Collected data entries:

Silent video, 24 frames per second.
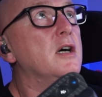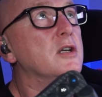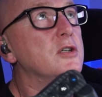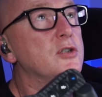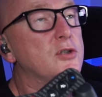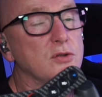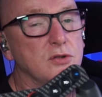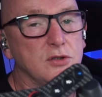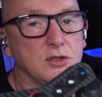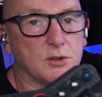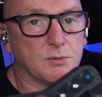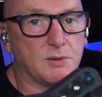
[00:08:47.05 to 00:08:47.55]

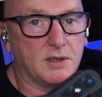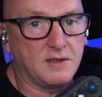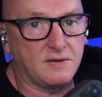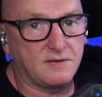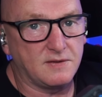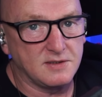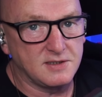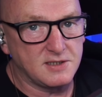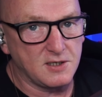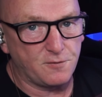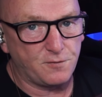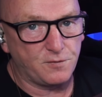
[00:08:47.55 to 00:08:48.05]
doesn't do
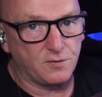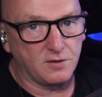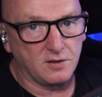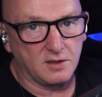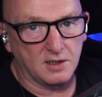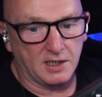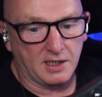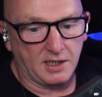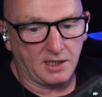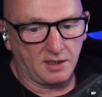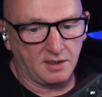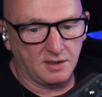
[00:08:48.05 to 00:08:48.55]
anything
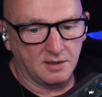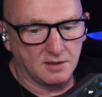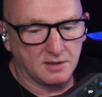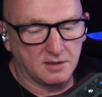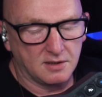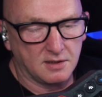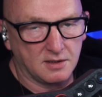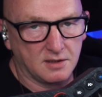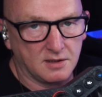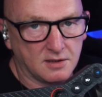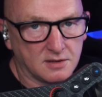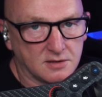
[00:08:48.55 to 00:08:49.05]
differently
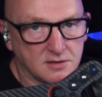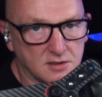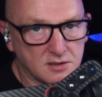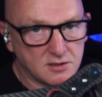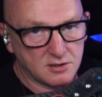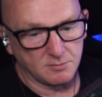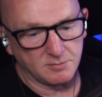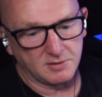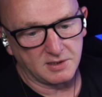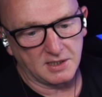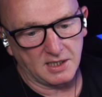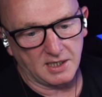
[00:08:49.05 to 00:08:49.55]
to
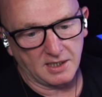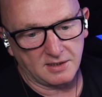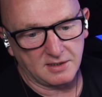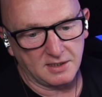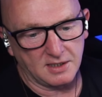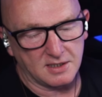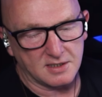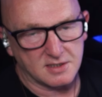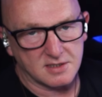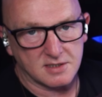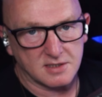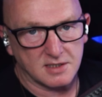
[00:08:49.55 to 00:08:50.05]
something like
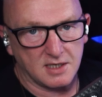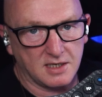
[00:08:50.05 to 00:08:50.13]
this.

[WHAT YOU ARE ASKED TO DO]:
Could you print the data exactly as it appears and keep the pictures out?

[OUTPUT OF THE EXERCISE]:
Silent video, 24 frames per second.
[00:08:47.05 to 00:08:47.55]

[00:08:47.55 to 00:08:48.05]
doesn't do
[00:08:48.05 to 00:08:48.55]
anything
[00:08:48.55 to 00:08:49.05]
differently
[00:08:49.05 to 00:08:49.55]
to
[00:08:49.55 to 00:08:50.05]
something like
[00:08:50.05 to 00:08:50.13]
this.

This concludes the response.